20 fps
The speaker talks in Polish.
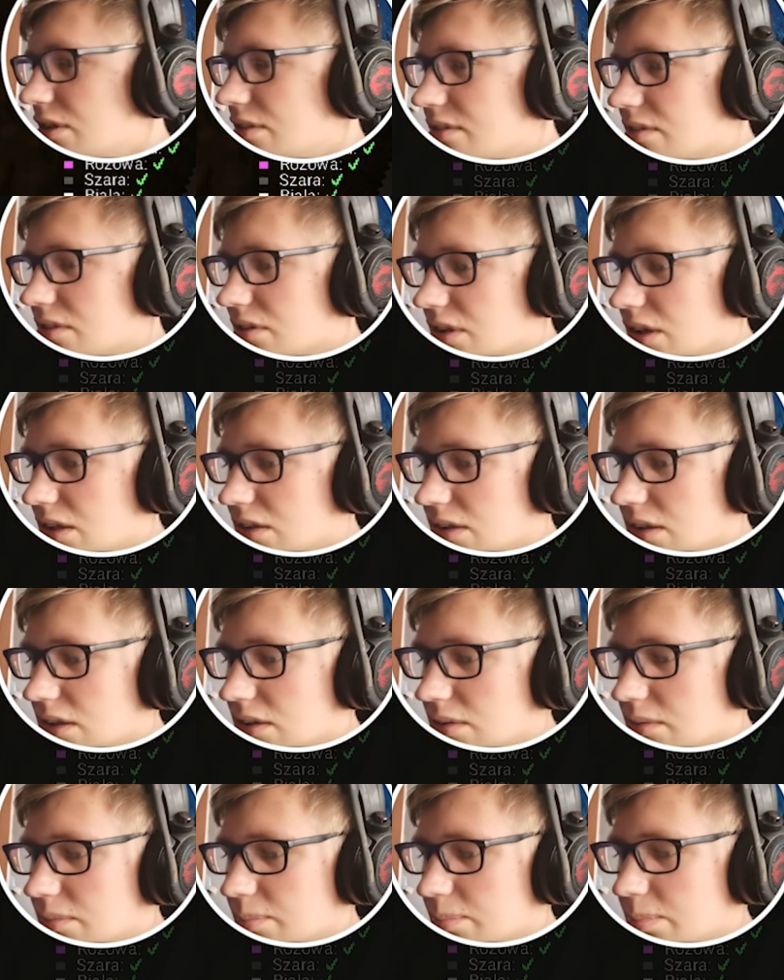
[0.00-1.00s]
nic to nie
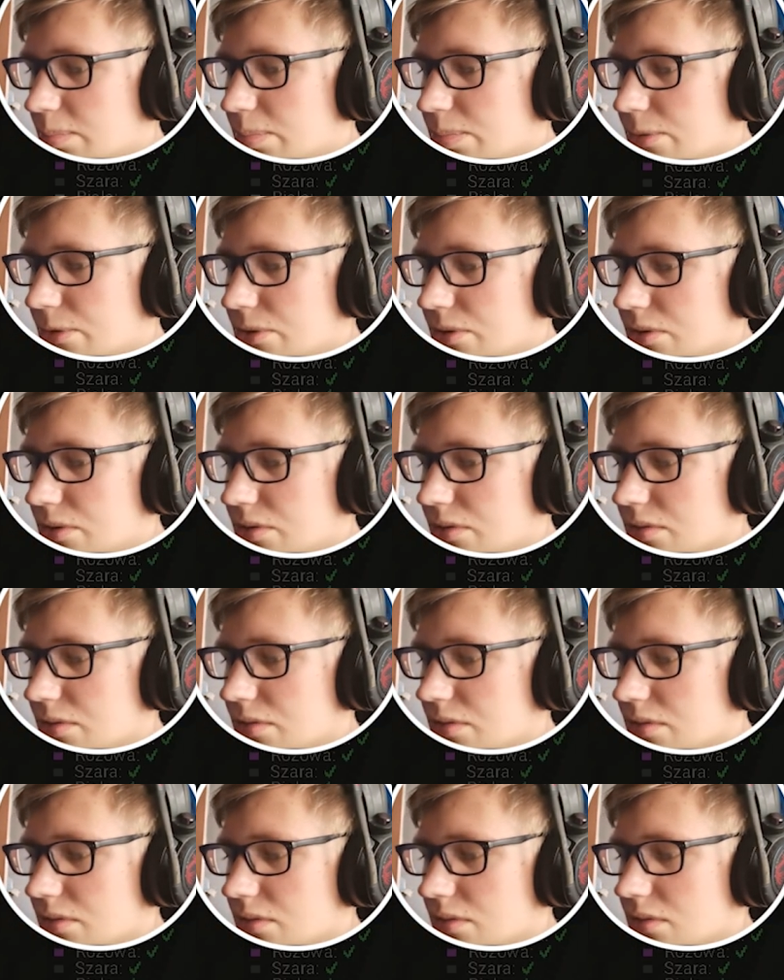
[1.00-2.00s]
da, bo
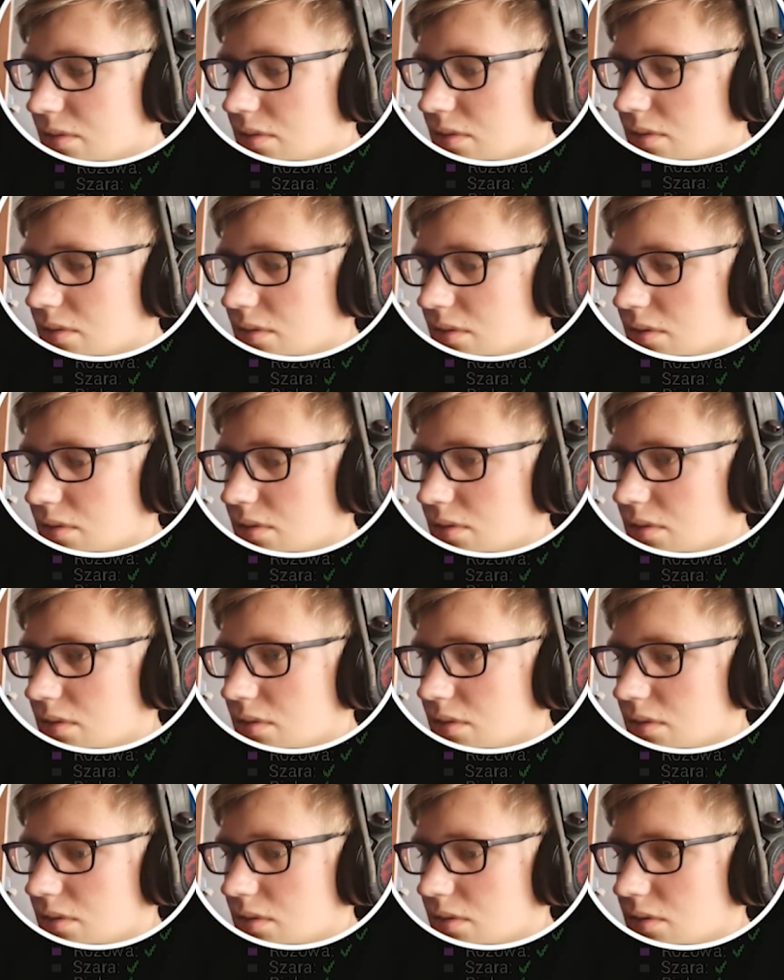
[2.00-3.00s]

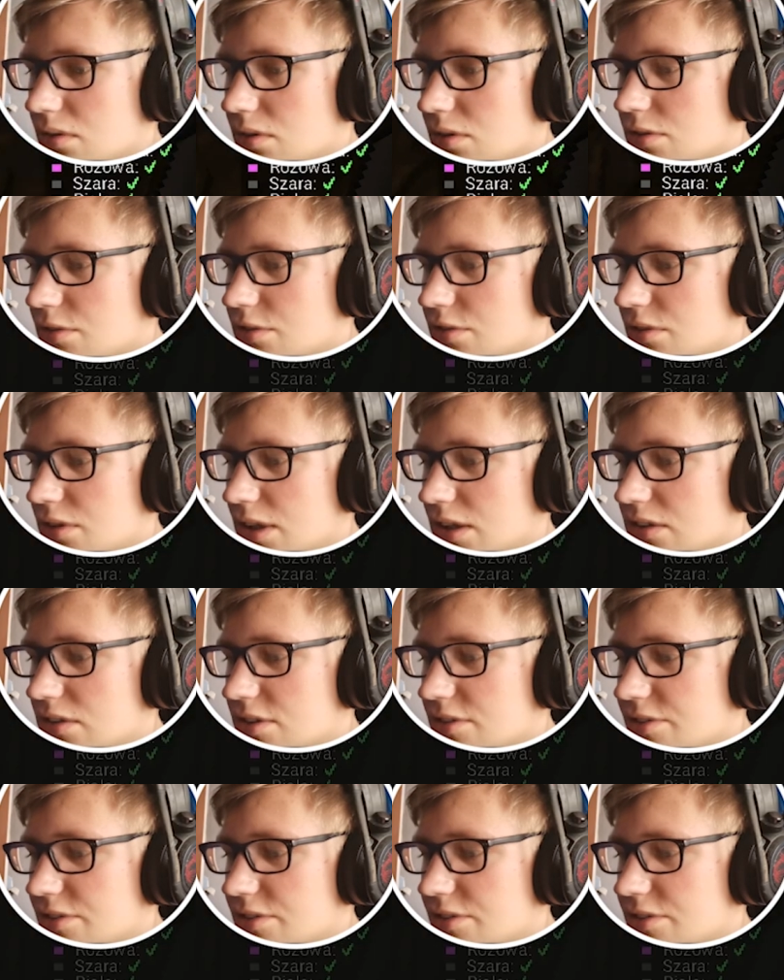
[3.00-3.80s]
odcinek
####################
Every entry above is to be set down exactly; the pictures are to be left out.

**SOLUTION TO THIS TASK**
20 fps
The speaker talks in Polish.
[0.00-1.00s]
nic to nie
[1.00-2.00s]
da, bo
[2.00-3.00s]

[3.00-3.80s]
odcinek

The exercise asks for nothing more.